No East Asian nation thinks the 15-0 UN resolution to block the shipment of missile parts to North Korea is ideal or even adequate. Kim Jong Il still has missiles and nuclear material to develop. No clear next step is prepared, other than cajoling Mr. Kim back to the six-party talks, experts say. UN Resolution 1695 is a "prelude to the provocation of the second Korean War" says the North's foreign ministry.
But the surprising unanimous vote and smiles at the round table in New York may be the best achievable deal for now, and may offer grounds for further coordination, these experts say. Any next steps to control the North will require a degree of cooperation that has not yet been seen.
China, notably, shifted in ways that were unanticipated days earlier. After numerous fruitless visits to Pyongyang in recent weeks, Beijing appeared annoyed with the North – partly over Japan's success in developing leverage in Asia by arguing that a more robust military is needed for its self-defense.
For the North, the timing seems unfortunate. The Israel-Lebanon conflict has put the world on even higher alert than when Kim launched Scuds, Nodongs, and the long-range Taepodong-2 missile early on July 4, US Independence Day. North Korea was not the top story at the G-8 in St. Petersburg, Russia.
Rather, northeast Asia's missile minicrisis suddenly evolved in a way that leading powers could agree about: a need to work together to face intractable problems each would rather handle differently.
"An important milestone," is Tokyo's official word, despite Japan's earlier hope for a Chapter Seven resolution requiring action against North Korea. "A turning point," stated Zhang Yu, China's spokeswoman, saying right after that no further action should be taken against the North.
"It's good news that it was unanimous," says Albert Kim, a retired senior United Nations official in Seoul. "China is angry with North Korea. Everyone is in agreement.
"Nobody wants a war," adds Kim. "This resolution was the strongest you could have without talking about war."
China found a need to choose between very different interests and values. It has invested in a program to help stabilize North Korea as a regional partner.
Yet it has an interest in not being isolated in the international community by siding with a pariah state. It also has to take into account the success of the United States and Japan in convincing the international community that the missile tests went too far. The US is committed to defending Japan, a longtime ally, and Japan is a main target for Kim's missiles.

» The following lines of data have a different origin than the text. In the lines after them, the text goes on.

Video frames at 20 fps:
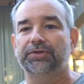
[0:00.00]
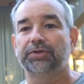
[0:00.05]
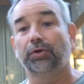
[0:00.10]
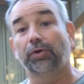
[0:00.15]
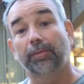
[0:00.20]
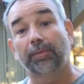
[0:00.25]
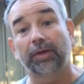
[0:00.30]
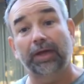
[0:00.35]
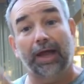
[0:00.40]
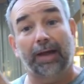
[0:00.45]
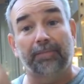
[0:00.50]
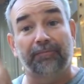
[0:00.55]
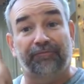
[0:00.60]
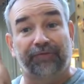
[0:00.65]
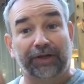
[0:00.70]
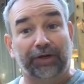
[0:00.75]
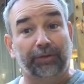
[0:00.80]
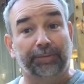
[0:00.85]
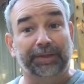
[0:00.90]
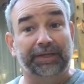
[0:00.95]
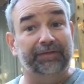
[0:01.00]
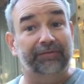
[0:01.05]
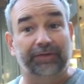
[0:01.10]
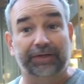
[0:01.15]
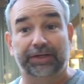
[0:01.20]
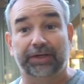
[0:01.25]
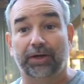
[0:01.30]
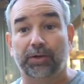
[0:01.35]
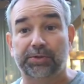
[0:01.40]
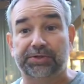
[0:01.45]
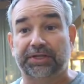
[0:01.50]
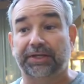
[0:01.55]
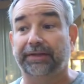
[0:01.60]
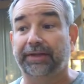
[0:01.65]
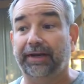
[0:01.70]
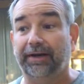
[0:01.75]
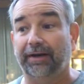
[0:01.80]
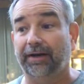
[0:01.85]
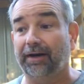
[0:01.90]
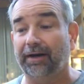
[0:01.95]
Normally I'm filming videos in
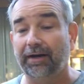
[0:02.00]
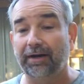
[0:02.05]
there,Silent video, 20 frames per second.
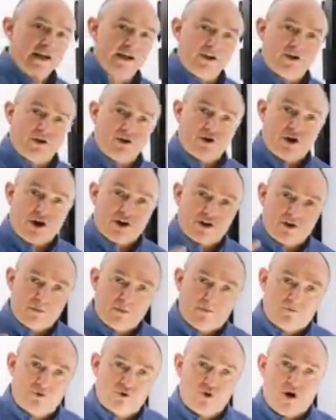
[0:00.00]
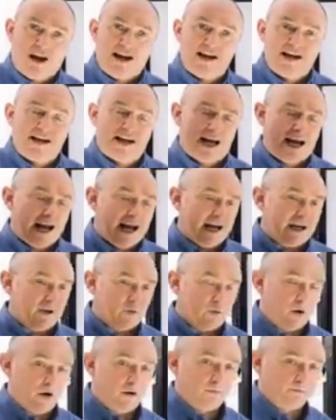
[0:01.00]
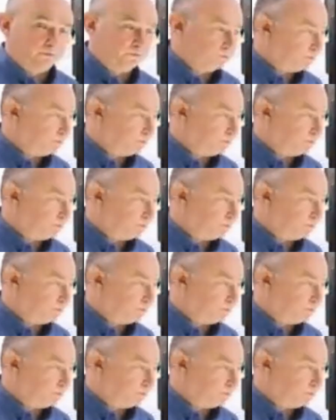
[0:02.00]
in conjunction with trend as well.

"China ... accomplished its priorities and those of President Bush by rallying an international consensus that pointedly condemned North Korea, but still left open a graceful way out for Pyongyang via the six-party talks," says Kenneth Quinones, a former assistant secretary of state who visited North Korea in 1992.
"This shows that China is willing to cooperate with the US," says a Chinese professor in Beijing who does not have clearance to use his name. "China only wanted a UN presidential statement but it compromised."
Yet few experts say the UN action of itself will ameliorate the North Korean problem. "This is not a solution, but a Band-Aid," says Joseph Cheng, head of political studies at City University in Hong Kong. "Eventually, the US is going to have to make concessions in order to keep control."
The resolution, cobbled together by China and Russia to tone down a US-Japanese draft, is the first passed by the Security Council on North Korea since 1993. The US-Japanese version would have invoked the threat of strong economic sanctions – and military force – if North Korea did not abide by the terms.
China had said that it would exercise its veto power in the Security Council to block such a resolution, and Russia also strenuously opposed it. Only China and Russia, along with the US, Britain, and France, can veto resolutions.
Clearly happy that the Security Council had agreed on the weaker resolution, South Korea's national security adviser, Song Min Soon, warned the North not to engage in more provocative acts. Mr. Song blamed all problems on North Korea's failure to return to six-party talks on its nuclear weapons.
President Roh Moo-hyun, who has never come out with a strong statement on the tests, remained conspicuously silent after the resolution passed. But his government now hopes to begin reviving the stalled process of North-South rapprochement.
South Korea, said Song, remains "determined to resolve North Korean problems through dialogue and diplomatic means."
As a stopgap, before six-party talks, he said, the government would go along with five-party talks involving China, Russia, the US, and Japan if North Korea still balked at returning to talks, last held in Beijing in November. China has opposed a five-party meeting.
South Korean officials appeared relieved that the resolution did not get tough with the North regarding the increasing flow of North-South trade and investment, including factories in the special Kaesong economic zone, as well as tourism.
Mr. Roh was quoted as telling visiting American evangelical Rick Warren, author of "The Purpose-Driven Life," that he did not believe North Korea would change until its security and other concerns were met. That view jibes with North Korea's oft-stated fear of a "preemptive strike" and demands for energy and food aid.